Couple Found Guilty Of Spying
A former campus radical who became a Pentagon lawyer and her labor activist husband were were found guilty Friday of spying against the United States.
Theresa Squillacote, 40, and Kurt Stand, 43, were convicted of conspiring to commit espionage, attempting espionage and illegally obtaining national defense documents. Squillacote also was convicted of making false statements to the federal government.
They could be sentenced to life in prison.
As the verdicts were read, attorneys for Squillacote, a former Defense Department lawyer, and her husband, a former labor union representative, stood by them with their hands on their shoulders. The couple did not visibly react to the verdicts.
"Justice was done in this jury's verdict," Assistant U.S. Attorney Randy Bellows, who prosecuted the case, said outside the courtroom. "The jury said that this conduct will simply not be tolerated."
Prosecutors said during the trial that the couple spied against their country for the former East Germany, the former Soviet Union, Russia and South Africa.
Witnesses testified that Squillacote passed secret Defense Department documents to an FBI undercover agent who posed as an intelligence officer for the government of South Africa.
Defense attorneys argued that the couple never provided classified material to foreign agents. A psychiatrist testified that the FBI entrapped Squillacote by exploiting her personality disorder in prodding her to turn over the Pentagon documents to the undercover agent.
Squillacote and Stand were arrested last October with James M. Clark and have been in prison ever since. The three had known one another since their days as members of leftist student organizations at the University of Wisconsin-Milwaukee in the early 1970s.
Federal prosecutors said East Germany recruited the three during their college days and, at the behest of their Communist spymasters, they sought jobs in and around government and stole and smuggled classified documents.

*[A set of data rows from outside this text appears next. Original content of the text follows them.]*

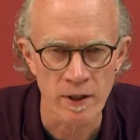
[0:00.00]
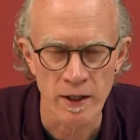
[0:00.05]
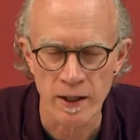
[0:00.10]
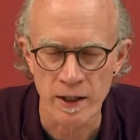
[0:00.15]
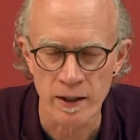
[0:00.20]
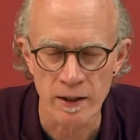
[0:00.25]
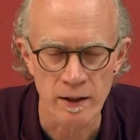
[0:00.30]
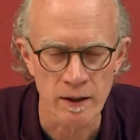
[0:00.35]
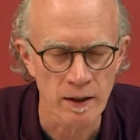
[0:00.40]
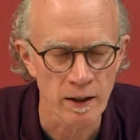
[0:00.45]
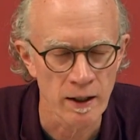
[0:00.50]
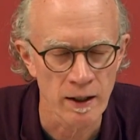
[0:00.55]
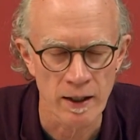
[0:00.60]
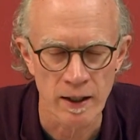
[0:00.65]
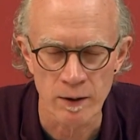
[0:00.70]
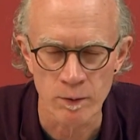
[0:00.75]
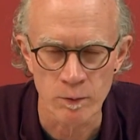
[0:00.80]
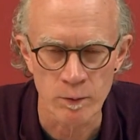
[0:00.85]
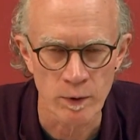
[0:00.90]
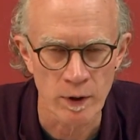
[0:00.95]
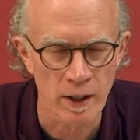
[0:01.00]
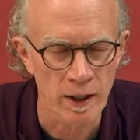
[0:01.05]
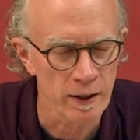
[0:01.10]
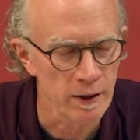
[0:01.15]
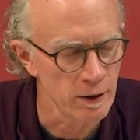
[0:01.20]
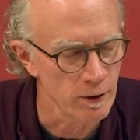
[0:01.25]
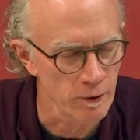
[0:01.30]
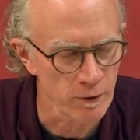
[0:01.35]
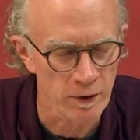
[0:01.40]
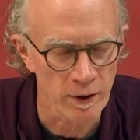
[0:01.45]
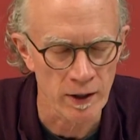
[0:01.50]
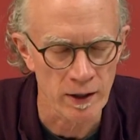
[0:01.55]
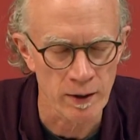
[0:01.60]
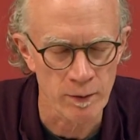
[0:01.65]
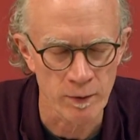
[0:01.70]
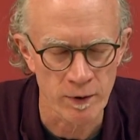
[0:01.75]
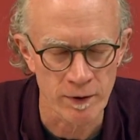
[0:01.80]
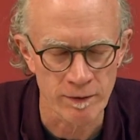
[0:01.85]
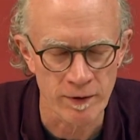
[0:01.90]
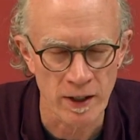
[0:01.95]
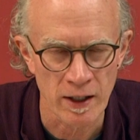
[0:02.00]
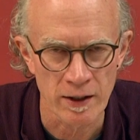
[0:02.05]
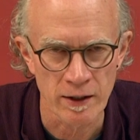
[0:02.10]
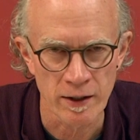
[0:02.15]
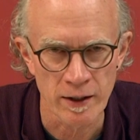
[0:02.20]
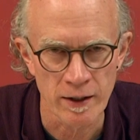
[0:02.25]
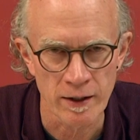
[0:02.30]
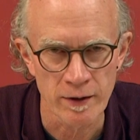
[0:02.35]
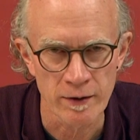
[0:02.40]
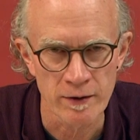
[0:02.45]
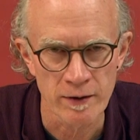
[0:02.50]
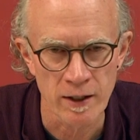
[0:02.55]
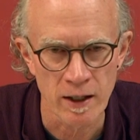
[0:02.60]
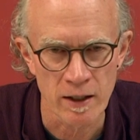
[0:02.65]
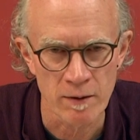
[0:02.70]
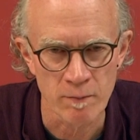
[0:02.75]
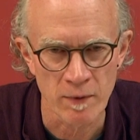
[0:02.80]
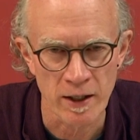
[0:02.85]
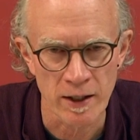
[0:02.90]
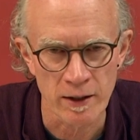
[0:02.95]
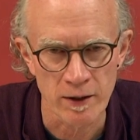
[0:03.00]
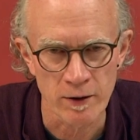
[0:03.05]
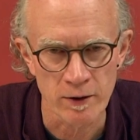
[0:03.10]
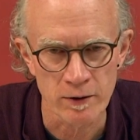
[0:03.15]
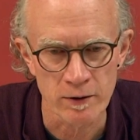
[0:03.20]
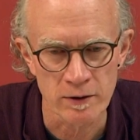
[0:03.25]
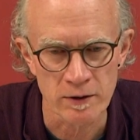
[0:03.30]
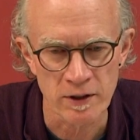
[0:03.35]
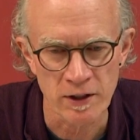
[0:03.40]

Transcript: And I don't think I would have gotten there on my own,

A 200-page FBI report on their alleged spy cell said that Stand was indoctrinated into Marxism as a child. Stand never held a government job but recruited others into spying during more than 20 years, according to prosecutors.
Clark, a former civilian Army employee, pleaded guilty during the summer and was a key prosecution witness. He testified that Squillacote and Stand told him that they were working with an East German spy named Lothar Ziemer. Clark said he had passed secret documents to the same man in the 1970s and '80s.

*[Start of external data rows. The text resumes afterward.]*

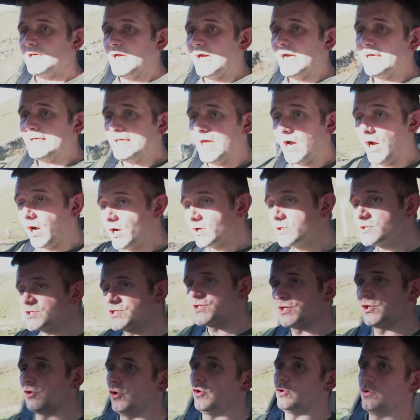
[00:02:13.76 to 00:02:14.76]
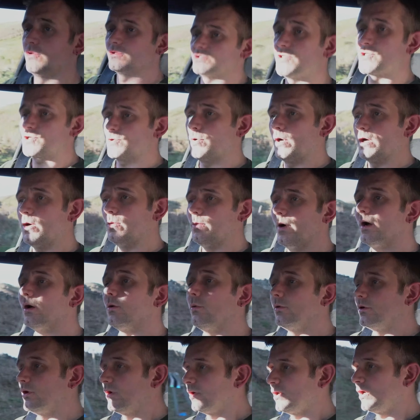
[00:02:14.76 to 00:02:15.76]
and it hugs the corners quite
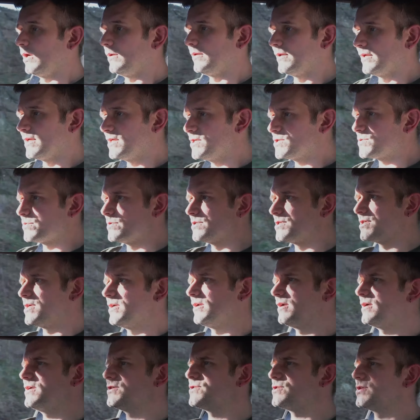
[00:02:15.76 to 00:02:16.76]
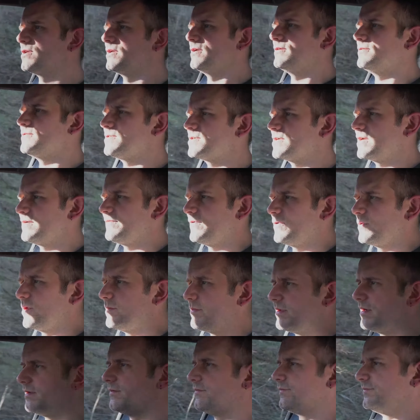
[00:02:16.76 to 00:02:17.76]
well. We've got a couple of nice ones here actually. Let's give a wee
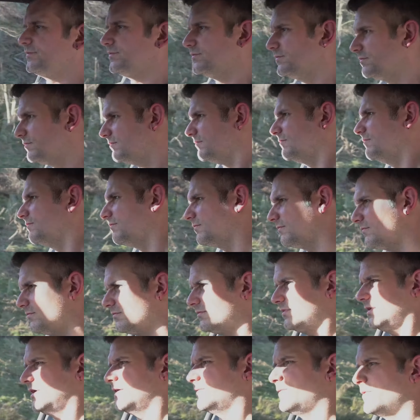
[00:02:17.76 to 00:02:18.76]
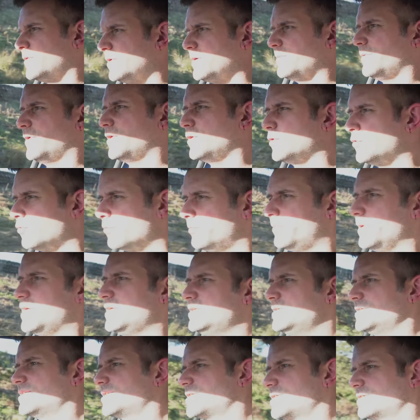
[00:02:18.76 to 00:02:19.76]
bit of the old
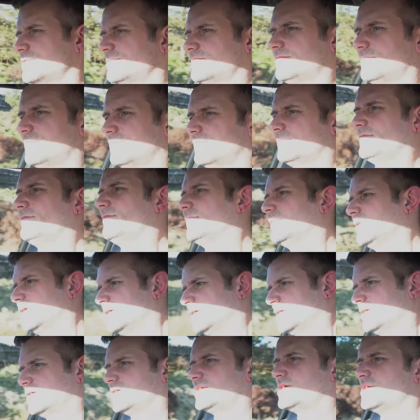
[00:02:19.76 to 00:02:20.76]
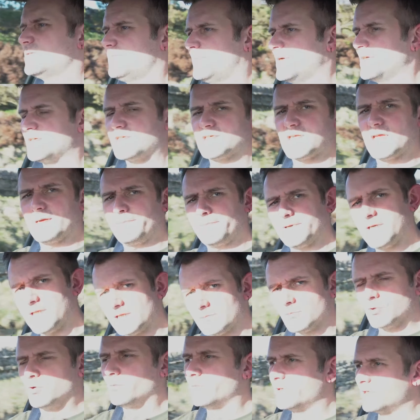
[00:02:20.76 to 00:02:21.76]
beans. It's a bit slippy at
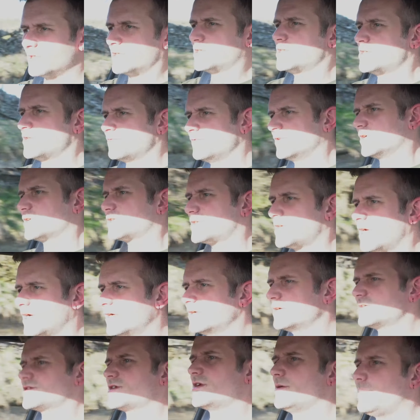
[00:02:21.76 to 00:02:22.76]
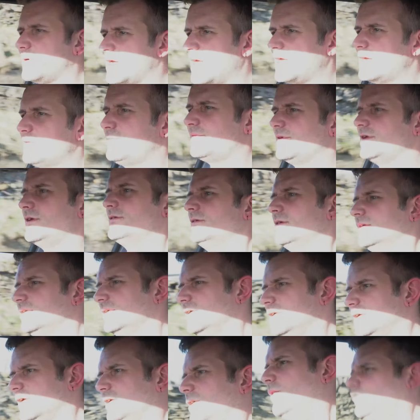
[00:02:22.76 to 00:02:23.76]
the moment because the rear tyres are a bit heavy.
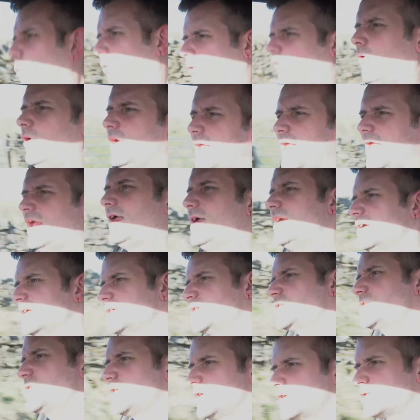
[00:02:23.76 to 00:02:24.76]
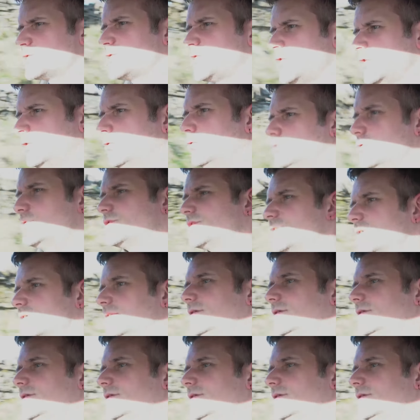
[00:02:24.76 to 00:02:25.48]
Oh yes, there she goes.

But Clark also testified that neither Stand nor Ms. Squillacote ever told him they gave Ziemer classified information.
Witnesses said the couple reported to Ziemer until 1990, the year East Germany collapsed and reunited with West Germany. They remained in contact with Ziemer until their arrest in 1997, the government alleged.
At one point, Squillacote was romantically involved with Ziemer, witnesses said.

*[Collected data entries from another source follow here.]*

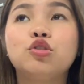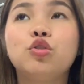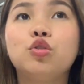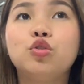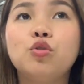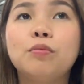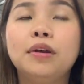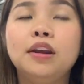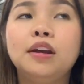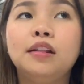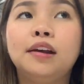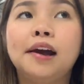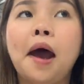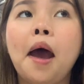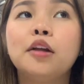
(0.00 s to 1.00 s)
to go to
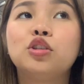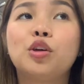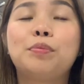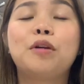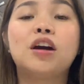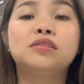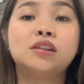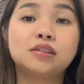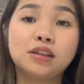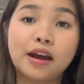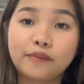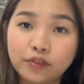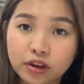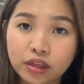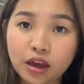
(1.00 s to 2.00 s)
Manila to process
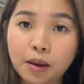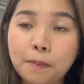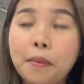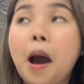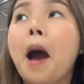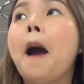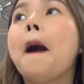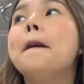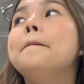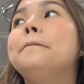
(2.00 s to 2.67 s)
everything pa.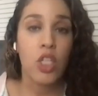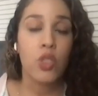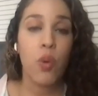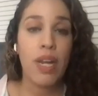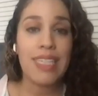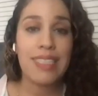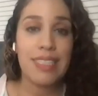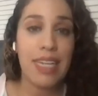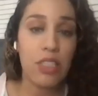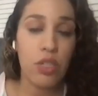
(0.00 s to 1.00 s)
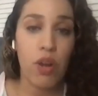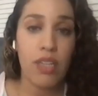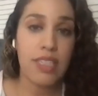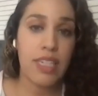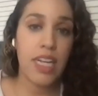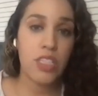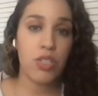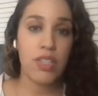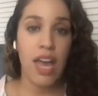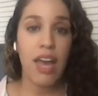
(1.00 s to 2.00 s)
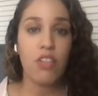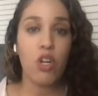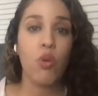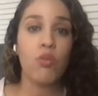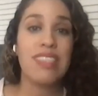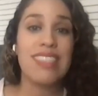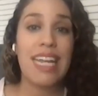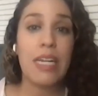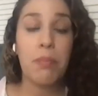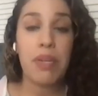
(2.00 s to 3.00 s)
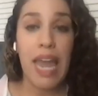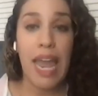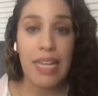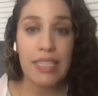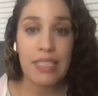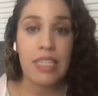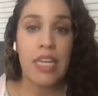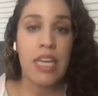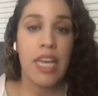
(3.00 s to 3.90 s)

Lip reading: 20 states across the country, that have their own state plans,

The FBI began itsting operation in the fall of 1996 with a letter agents composed claiming to be from South African government official who was also a prominent Communist Party member.
Squillacote was hired as a Defense Department attorney in 1991 and granted secret security clearance. The four classified documents she allegedly passed to the FBI agent in January 1997 described arms transactions between various nations in 1994 and assessed U.S. troop strength and the speed at which they can be deployed to combat zones worldwide. One document contained information about U.S. nuclear weapons.